>>>>

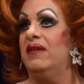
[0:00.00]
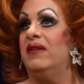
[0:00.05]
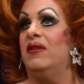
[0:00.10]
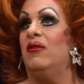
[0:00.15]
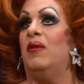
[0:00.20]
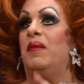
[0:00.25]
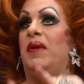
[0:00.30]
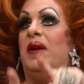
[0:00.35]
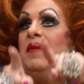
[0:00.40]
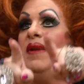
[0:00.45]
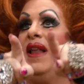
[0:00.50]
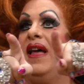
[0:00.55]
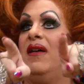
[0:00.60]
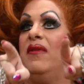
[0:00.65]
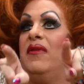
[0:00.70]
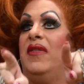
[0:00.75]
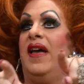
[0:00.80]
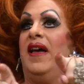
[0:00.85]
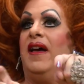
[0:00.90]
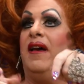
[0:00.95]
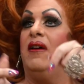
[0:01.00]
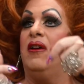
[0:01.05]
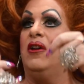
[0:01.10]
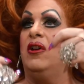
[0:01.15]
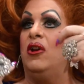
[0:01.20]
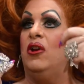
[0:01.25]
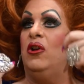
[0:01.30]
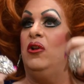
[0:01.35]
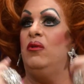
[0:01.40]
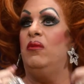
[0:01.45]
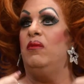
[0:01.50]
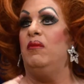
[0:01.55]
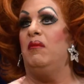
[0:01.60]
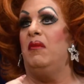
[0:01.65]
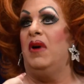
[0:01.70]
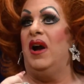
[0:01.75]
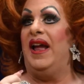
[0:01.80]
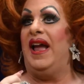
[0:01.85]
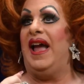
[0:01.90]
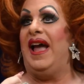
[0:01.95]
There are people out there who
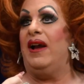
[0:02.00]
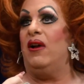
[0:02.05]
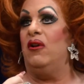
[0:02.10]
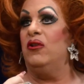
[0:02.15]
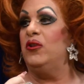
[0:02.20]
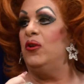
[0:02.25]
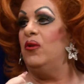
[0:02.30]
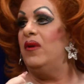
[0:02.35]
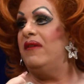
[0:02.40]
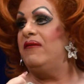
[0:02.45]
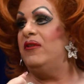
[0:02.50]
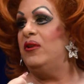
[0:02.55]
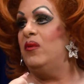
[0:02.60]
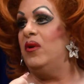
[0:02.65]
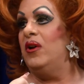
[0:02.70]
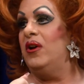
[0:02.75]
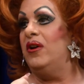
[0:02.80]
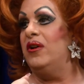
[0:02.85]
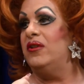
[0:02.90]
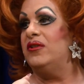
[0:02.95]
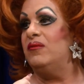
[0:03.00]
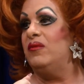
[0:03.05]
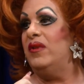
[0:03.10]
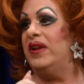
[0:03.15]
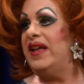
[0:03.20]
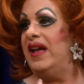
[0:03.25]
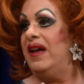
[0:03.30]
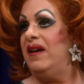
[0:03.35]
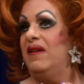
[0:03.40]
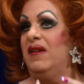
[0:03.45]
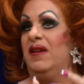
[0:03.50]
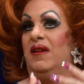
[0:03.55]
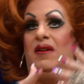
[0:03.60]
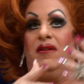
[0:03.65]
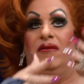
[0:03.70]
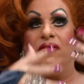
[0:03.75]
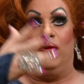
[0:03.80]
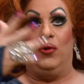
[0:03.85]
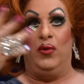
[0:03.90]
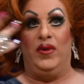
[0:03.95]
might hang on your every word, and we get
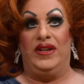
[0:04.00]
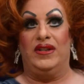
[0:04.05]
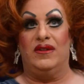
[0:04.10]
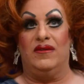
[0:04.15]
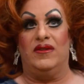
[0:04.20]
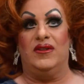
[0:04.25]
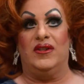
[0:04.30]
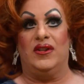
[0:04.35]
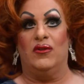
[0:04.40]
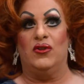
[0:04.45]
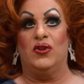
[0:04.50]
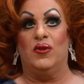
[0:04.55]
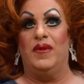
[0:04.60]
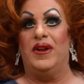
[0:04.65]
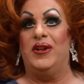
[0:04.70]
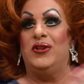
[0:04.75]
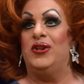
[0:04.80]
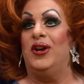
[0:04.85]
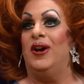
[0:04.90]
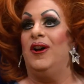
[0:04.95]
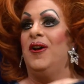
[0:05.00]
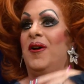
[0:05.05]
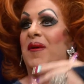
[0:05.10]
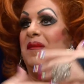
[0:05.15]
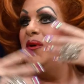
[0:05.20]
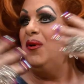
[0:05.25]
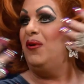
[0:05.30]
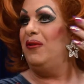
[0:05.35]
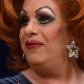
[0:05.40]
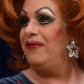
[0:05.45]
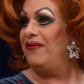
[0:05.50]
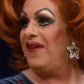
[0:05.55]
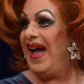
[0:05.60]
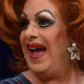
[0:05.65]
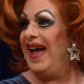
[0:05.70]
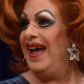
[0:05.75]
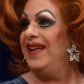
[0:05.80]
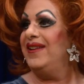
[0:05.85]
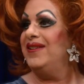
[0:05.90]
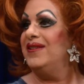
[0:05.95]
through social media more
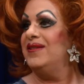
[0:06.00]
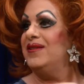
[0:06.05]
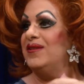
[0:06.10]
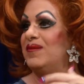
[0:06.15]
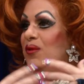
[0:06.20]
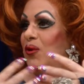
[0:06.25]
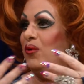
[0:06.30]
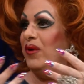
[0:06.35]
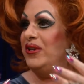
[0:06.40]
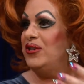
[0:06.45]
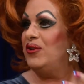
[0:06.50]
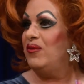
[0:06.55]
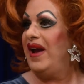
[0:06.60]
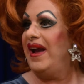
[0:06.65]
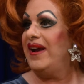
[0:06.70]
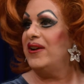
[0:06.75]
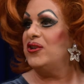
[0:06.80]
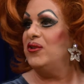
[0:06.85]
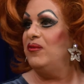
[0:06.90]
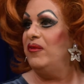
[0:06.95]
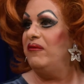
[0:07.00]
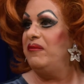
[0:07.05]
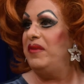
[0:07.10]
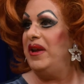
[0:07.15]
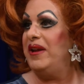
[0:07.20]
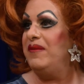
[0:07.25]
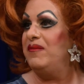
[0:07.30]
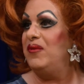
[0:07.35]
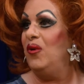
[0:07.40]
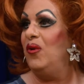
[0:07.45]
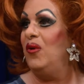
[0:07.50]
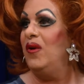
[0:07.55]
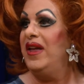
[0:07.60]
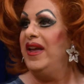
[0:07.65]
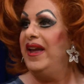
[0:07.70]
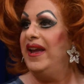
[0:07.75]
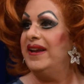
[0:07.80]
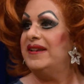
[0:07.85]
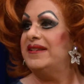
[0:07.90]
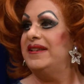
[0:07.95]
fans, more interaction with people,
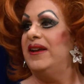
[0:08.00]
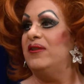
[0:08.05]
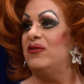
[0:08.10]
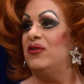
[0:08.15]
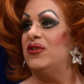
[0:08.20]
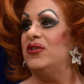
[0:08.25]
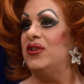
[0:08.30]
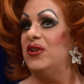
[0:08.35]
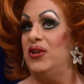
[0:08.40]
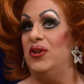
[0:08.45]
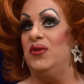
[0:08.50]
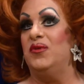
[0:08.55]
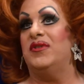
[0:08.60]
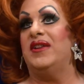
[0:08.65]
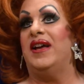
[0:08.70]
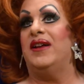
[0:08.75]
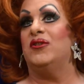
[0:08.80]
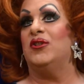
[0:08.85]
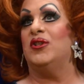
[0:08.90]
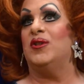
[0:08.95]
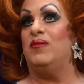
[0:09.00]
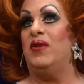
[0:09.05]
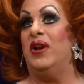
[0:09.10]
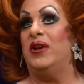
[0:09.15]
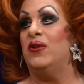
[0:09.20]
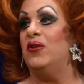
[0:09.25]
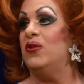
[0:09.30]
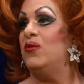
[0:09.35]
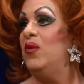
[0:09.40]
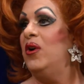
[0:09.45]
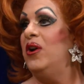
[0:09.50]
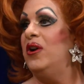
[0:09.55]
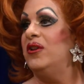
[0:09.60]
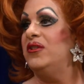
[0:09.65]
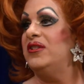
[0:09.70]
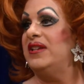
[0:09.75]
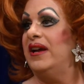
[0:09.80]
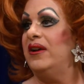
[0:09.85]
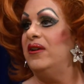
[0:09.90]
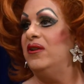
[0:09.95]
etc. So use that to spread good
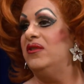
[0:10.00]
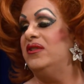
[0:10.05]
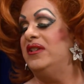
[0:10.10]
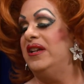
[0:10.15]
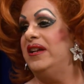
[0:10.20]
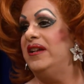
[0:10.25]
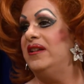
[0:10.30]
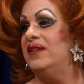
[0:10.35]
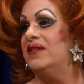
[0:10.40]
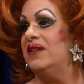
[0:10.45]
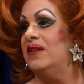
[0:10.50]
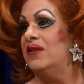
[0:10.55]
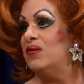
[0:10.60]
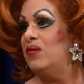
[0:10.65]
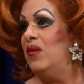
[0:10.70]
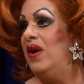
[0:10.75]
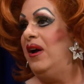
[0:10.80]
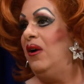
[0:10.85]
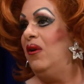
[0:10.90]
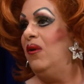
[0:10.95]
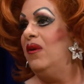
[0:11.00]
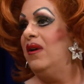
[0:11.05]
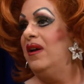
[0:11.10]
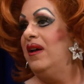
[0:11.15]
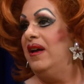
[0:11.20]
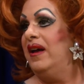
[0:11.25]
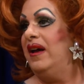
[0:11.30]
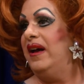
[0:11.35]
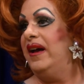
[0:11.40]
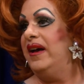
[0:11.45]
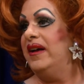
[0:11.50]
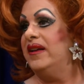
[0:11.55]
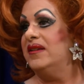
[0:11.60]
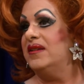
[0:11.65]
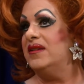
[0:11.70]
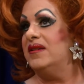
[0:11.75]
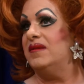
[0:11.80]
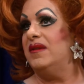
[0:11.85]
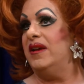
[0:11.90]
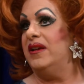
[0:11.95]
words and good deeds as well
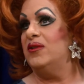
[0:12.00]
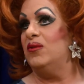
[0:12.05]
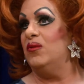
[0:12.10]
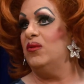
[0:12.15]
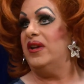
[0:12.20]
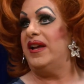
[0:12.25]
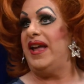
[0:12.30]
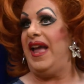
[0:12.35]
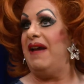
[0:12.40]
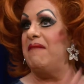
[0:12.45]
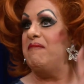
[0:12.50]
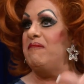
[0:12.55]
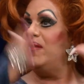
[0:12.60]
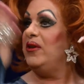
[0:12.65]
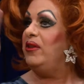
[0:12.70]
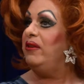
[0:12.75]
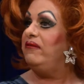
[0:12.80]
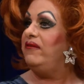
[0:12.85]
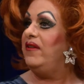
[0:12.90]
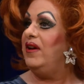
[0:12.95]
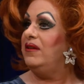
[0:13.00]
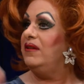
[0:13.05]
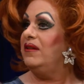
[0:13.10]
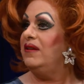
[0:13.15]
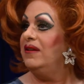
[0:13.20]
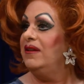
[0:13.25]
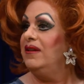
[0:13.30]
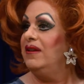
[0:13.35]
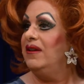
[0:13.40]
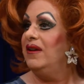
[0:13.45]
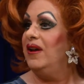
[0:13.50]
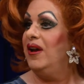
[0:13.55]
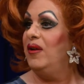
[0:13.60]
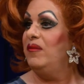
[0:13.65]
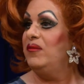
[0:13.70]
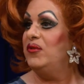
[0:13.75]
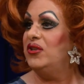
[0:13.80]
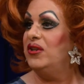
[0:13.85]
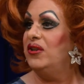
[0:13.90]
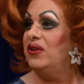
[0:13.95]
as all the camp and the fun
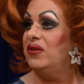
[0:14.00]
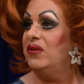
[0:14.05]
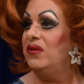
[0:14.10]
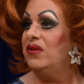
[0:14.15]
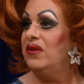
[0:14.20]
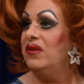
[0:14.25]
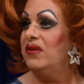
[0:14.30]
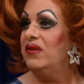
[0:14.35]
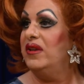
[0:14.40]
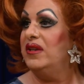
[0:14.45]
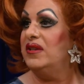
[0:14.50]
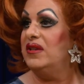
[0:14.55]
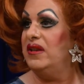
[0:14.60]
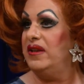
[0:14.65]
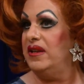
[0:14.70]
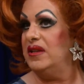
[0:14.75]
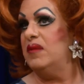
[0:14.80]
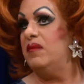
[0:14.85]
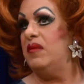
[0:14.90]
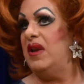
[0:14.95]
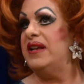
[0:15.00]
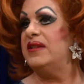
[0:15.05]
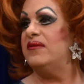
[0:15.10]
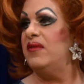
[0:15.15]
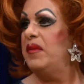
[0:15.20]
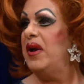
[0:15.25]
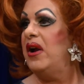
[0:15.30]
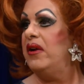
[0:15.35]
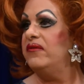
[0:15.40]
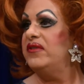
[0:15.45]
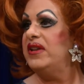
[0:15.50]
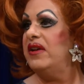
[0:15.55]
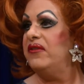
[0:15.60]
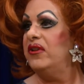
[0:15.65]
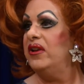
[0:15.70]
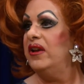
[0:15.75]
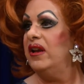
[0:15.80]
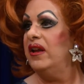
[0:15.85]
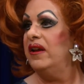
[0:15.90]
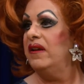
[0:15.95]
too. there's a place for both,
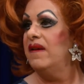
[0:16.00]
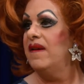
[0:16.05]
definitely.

<<<<

Action item
An exact copy of every entry above is required, without the pictures.

Response to this task
[0:00.00]
[0:00.05]
[0:00.10]
[0:00.15]
[0:00.20]
[0:00.25]
[0:00.30]
[0:00.35]
[0:00.40]
[0:00.45]
[0:00.50]
[0:00.55]
[0:00.60]
[0:00.65]
[0:00.70]
[0:00.75]
[0:00.80]
[0:00.85]
[0:00.90]
[0:00.95]
[0:01.00]
[0:01.05]
[0:01.10]
[0:01.15]
[0:01.20]
[0:01.25]
[0:01.30]
[0:01.35]
[0:01.40]
[0:01.45]
[0:01.50]
[0:01.55]
[0:01.60]
[0:01.65]
[0:01.70]
[0:01.75]
[0:01.80]
[0:01.85]
[0:01.90]
[0:01.95]
There are people out there who
[0:02.00]
[0:02.05]
[0:02.10]
[0:02.15]
[0:02.20]
[0:02.25]
[0:02.30]
[0:02.35]
[0:02.40]
[0:02.45]
[0:02.50]
[0:02.55]
[0:02.60]
[0:02.65]
[0:02.70]
[0:02.75]
[0:02.80]
[0:02.85]
[0:02.90]
[0:02.95]
[0:03.00]
[0:03.05]
[0:03.10]
[0:03.15]
[0:03.20]
[0:03.25]
[0:03.30]
[0:03.35]
[0:03.40]
[0:03.45]
[0:03.50]
[0:03.55]
[0:03.60]
[0:03.65]
[0:03.70]
[0:03.75]
[0:03.80]
[0:03.85]
[0:03.90]
[0:03.95]
might hang on your every word, and we get
[0:04.00]
[0:04.05]
[0:04.10]
[0:04.15]
[0:04.20]
[0:04.25]
[0:04.30]
[0:04.35]
[0:04.40]
[0:04.45]
[0:04.50]
[0:04.55]
[0:04.60]
[0:04.65]
[0:04.70]
[0:04.75]
[0:04.80]
[0:04.85]
[0:04.90]
[0:04.95]
[0:05.00]
[0:05.05]
[0:05.10]
[0:05.15]
[0:05.20]
[0:05.25]
[0:05.30]
[0:05.35]
[0:05.40]
[0:05.45]
[0:05.50]
[0:05.55]
[0:05.60]
[0:05.65]
[0:05.70]
[0:05.75]
[0:05.80]
[0:05.85]
[0:05.90]
[0:05.95]
through social media more
[0:06.00]
[0:06.05]
[0:06.10]
[0:06.15]
[0:06.20]
[0:06.25]
[0:06.30]
[0:06.35]
[0:06.40]
[0:06.45]
[0:06.50]
[0:06.55]
[0:06.60]
[0:06.65]
[0:06.70]
[0:06.75]
[0:06.80]
[0:06.85]
[0:06.90]
[0:06.95]
[0:07.00]
[0:07.05]
[0:07.10]
[0:07.15]
[0:07.20]
[0:07.25]
[0:07.30]
[0:07.35]
[0:07.40]
[0:07.45]
[0:07.50]
[0:07.55]
[0:07.60]
[0:07.65]
[0:07.70]
[0:07.75]
[0:07.80]
[0:07.85]
[0:07.90]
[0:07.95]
fans, more interaction with people,
[0:08.00]
[0:08.05]
[0:08.10]
[0:08.15]
[0:08.20]
[0:08.25]
[0:08.30]
[0:08.35]
[0:08.40]
[0:08.45]
[0:08.50]
[0:08.55]
[0:08.60]
[0:08.65]
[0:08.70]
[0:08.75]
[0:08.80]
[0:08.85]
[0:08.90]
[0:08.95]
[0:09.00]
[0:09.05]
[0:09.10]
[0:09.15]
[0:09.20]
[0:09.25]
[0:09.30]
[0:09.35]
[0:09.40]
[0:09.45]
[0:09.50]
[0:09.55]
[0:09.60]
[0:09.65]
[0:09.70]
[0:09.75]
[0:09.80]
[0:09.85]
[0:09.90]
[0:09.95]
etc. So use that to spread good
[0:10.00]
[0:10.05]
[0:10.10]
[0:10.15]
[0:10.20]
[0:10.25]
[0:10.30]
[0:10.35]
[0:10.40]
[0:10.45]
[0:10.50]
[0:10.55]
[0:10.60]
[0:10.65]
[0:10.70]
[0:10.75]
[0:10.80]
[0:10.85]
[0:10.90]
[0:10.95]
[0:11.00]
[0:11.05]
[0:11.10]
[0:11.15]
[0:11.20]
[0:11.25]
[0:11.30]
[0:11.35]
[0:11.40]
[0:11.45]
[0:11.50]
[0:11.55]
[0:11.60]
[0:11.65]
[0:11.70]
[0:11.75]
[0:11.80]
[0:11.85]
[0:11.90]
[0:11.95]
words and good deeds as well
[0:12.00]
[0:12.05]
[0:12.10]
[0:12.15]
[0:12.20]
[0:12.25]
[0:12.30]
[0:12.35]
[0:12.40]
[0:12.45]
[0:12.50]
[0:12.55]
[0:12.60]
[0:12.65]
[0:12.70]
[0:12.75]
[0:12.80]
[0:12.85]
[0:12.90]
[0:12.95]
[0:13.00]
[0:13.05]
[0:13.10]
[0:13.15]
[0:13.20]
[0:13.25]
[0:13.30]
[0:13.35]
[0:13.40]
[0:13.45]
[0:13.50]
[0:13.55]
[0:13.60]
[0:13.65]
[0:13.70]
[0:13.75]
[0:13.80]
[0:13.85]
[0:13.90]
[0:13.95]
as all the camp and the fun
[0:14.00]
[0:14.05]
[0:14.10]
[0:14.15]
[0:14.20]
[0:14.25]
[0:14.30]
[0:14.35]
[0:14.40]
[0:14.45]
[0:14.50]
[0:14.55]
[0:14.60]
[0:14.65]
[0:14.70]
[0:14.75]
[0:14.80]
[0:14.85]
[0:14.90]
[0:14.95]
[0:15.00]
[0:15.05]
[0:15.10]
[0:15.15]
[0:15.20]
[0:15.25]
[0:15.30]
[0:15.35]
[0:15.40]
[0:15.45]
[0:15.50]
[0:15.55]
[0:15.60]
[0:15.65]
[0:15.70]
[0:15.75]
[0:15.80]
[0:15.85]
[0:15.90]
[0:15.95]
too. there's a place for both,
[0:16.00]
[0:16.05]
definitely.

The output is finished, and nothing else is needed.